Google just killed OpenAI

The video explains how Google’s integrated AI strategy—combining custom TPU hardware, vast data resources, and extensive cloud infrastructure—has positioned it as a dominant force challenging OpenAI’s leadership in the AI space. In response, OpenAI is under significant pressure, pausing initiatives like ChatGPT ads and declaring a “code red,” as Google’s rapid advancements and ecosystem control threaten to reshape the competitive AI landscape.

The video discusses the current competitive landscape in AI, focusing on Google’s recent advancements and how they have challenged OpenAI and Microsoft. About three weeks prior, the creator predicted Google’s rise before the stealth rollout of Gemini 3.0 and other significant developments, including Warren Buffett’s investment in Google stock. Google’s strategy involves playing the long game by investing heavily in continuous learning research, alternative AI data center power solutions, drug discovery, and especially AI chips. This comprehensive approach, combined with Google’s massive capital, talent pool, and data access, positions it as a formidable force in AI, potentially dominating the space if it continues at this pace.

OpenAI, on the other hand, is feeling the pressure, as evidenced by internal memos and CEO Sam Altman’s declaration of a “code red” to combat Google’s growing threat.
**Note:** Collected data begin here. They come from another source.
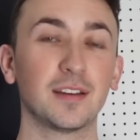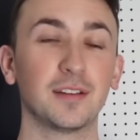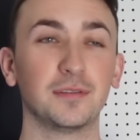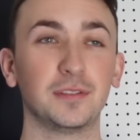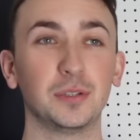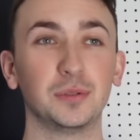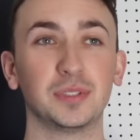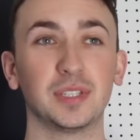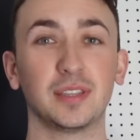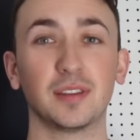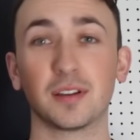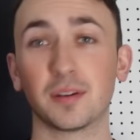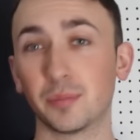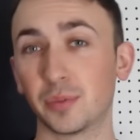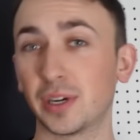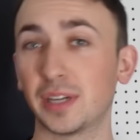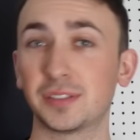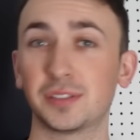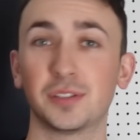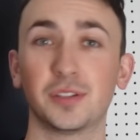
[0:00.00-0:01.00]
of using the
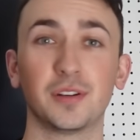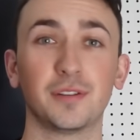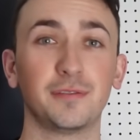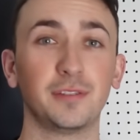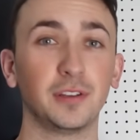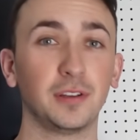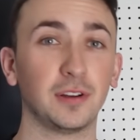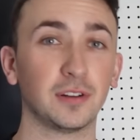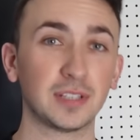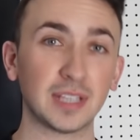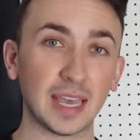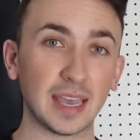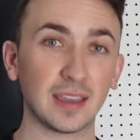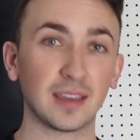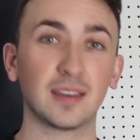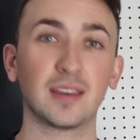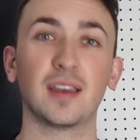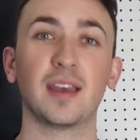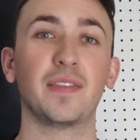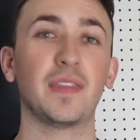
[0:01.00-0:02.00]
compressor to fill your
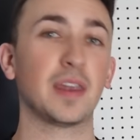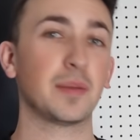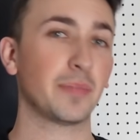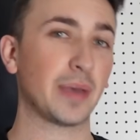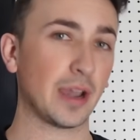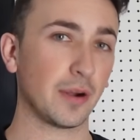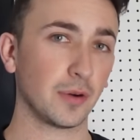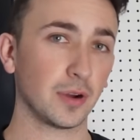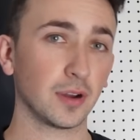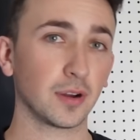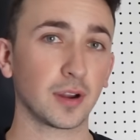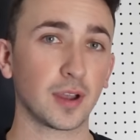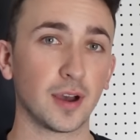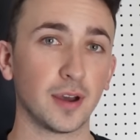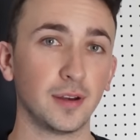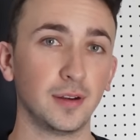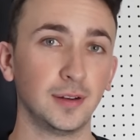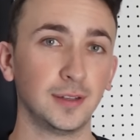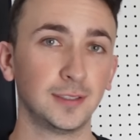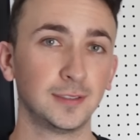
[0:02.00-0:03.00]
tank and then power your
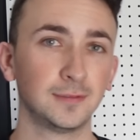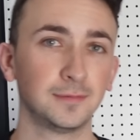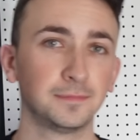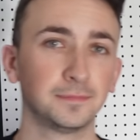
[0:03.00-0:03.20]
gun. They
OpenAI had plans to introduce ads in ChatGPT but has put those on hold amid rising competition. Meanwhile, Google’s Gemini platform has seen rapid user growth, reaching 650 million active users by October. Google’s Gemini 3 model was trained exclusively on its custom-built Tensor Processing Units (TPUs), marking a significant technical achievement since OpenAI has not completed a successful full-scale pre-training run since GPT-4 in May 2024. This hardware advantage, combined with Google’s integrated ecosystem, gives it a competitive edge over OpenAI, which relies heavily on Nvidia’s GPUs.

The video also highlights Google’s vertical integration across multiple layers of the AI stack: chip manufacturing (TPUs), data centers (Google Cloud), AI research labs, and applications (such as Anti-Gravity, a competitor to OpenAI’s Codex). This end-to-end control allows Google to innovate and deploy AI models widely, embedding Gemini into products like Google Maps and Google Home. This dominance threatens other AI labs and application developers, who may struggle to compete with Google’s scale and resources. Anthropic, another AI lab, has also partnered with Google Cloud, indicating Google’s growing influence in the AI ecosystem.
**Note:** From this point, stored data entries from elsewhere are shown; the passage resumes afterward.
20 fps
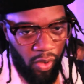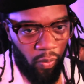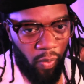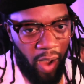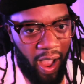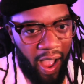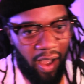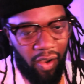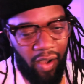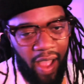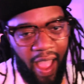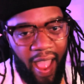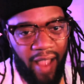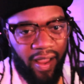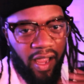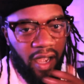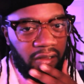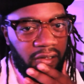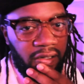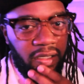Wow,
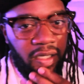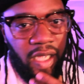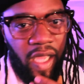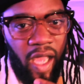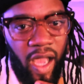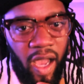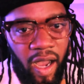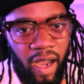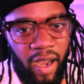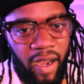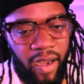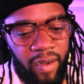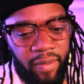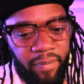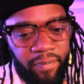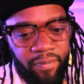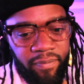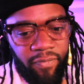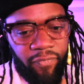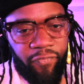AdColor.
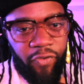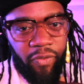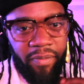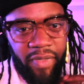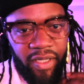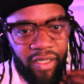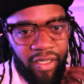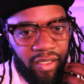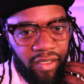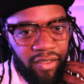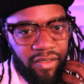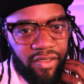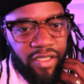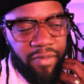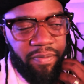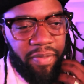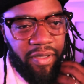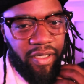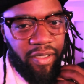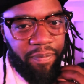For me to
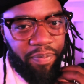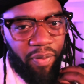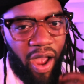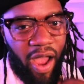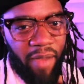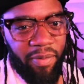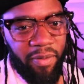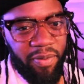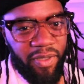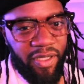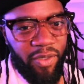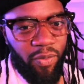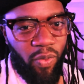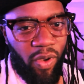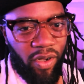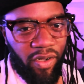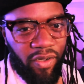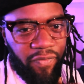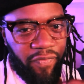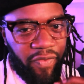be probably
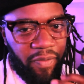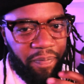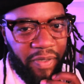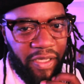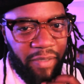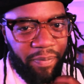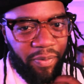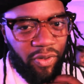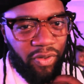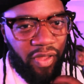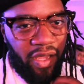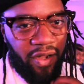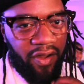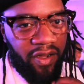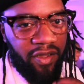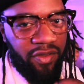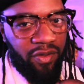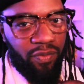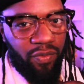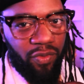one of the people that are
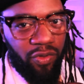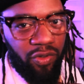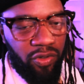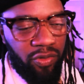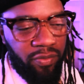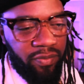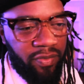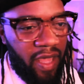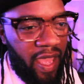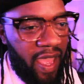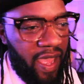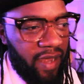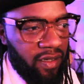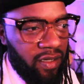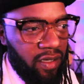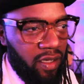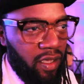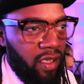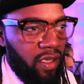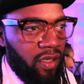in the room that
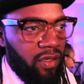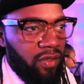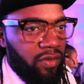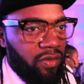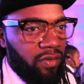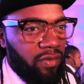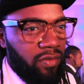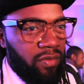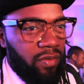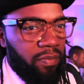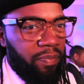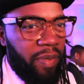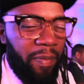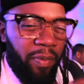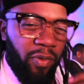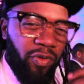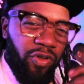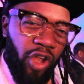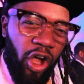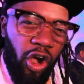
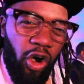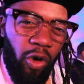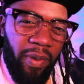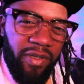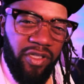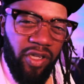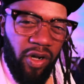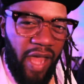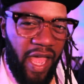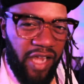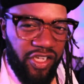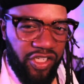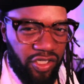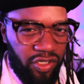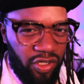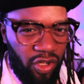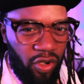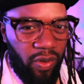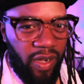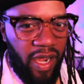people know but don't actually
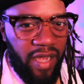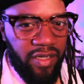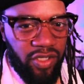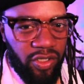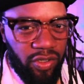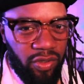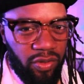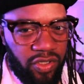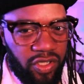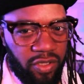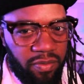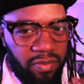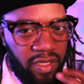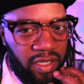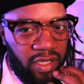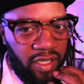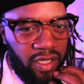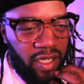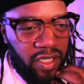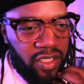know what I do, to
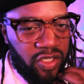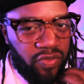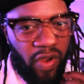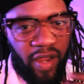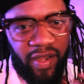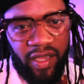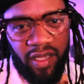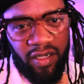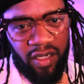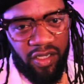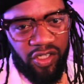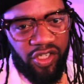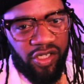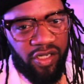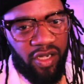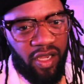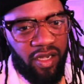me it's recognition.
An interview with experts from Semi Analysis provides deeper insight into Google’s competitive position against Nvidia. While Nvidia remains dominant due to its merchant GPU solutions and developer ecosystem, Google’s TPU system is highly competitive and benefits from Google’s vast talent pool familiar with its proprietary stack. Google’s approach to system-level integration and its massive cloud infrastructure give it a unique advantage. However, Google’s TPU hardware is only available through its cloud, limiting external customers from building their own data centers with TPUs, unlike Nvidia’s more open hardware sales model. This exclusivity could shape the future dynamics of AI hardware and cloud services.

Finally, the video touches on the broader semiconductor industry context, noting that while competition might pressure Nvidia to lower prices, gross margins in this sector typically remain high to sustain profitability. Google faces challenges in building its systems due to reliance on third-party IP providers like Broadcom, which charges significant fees for essential technology. Despite these constraints, Google’s comprehensive AI strategy, spanning hardware, software, and applications, positions it as a dominant player in the AI race, forcing competitors like OpenAI to adapt quickly or risk falling behind.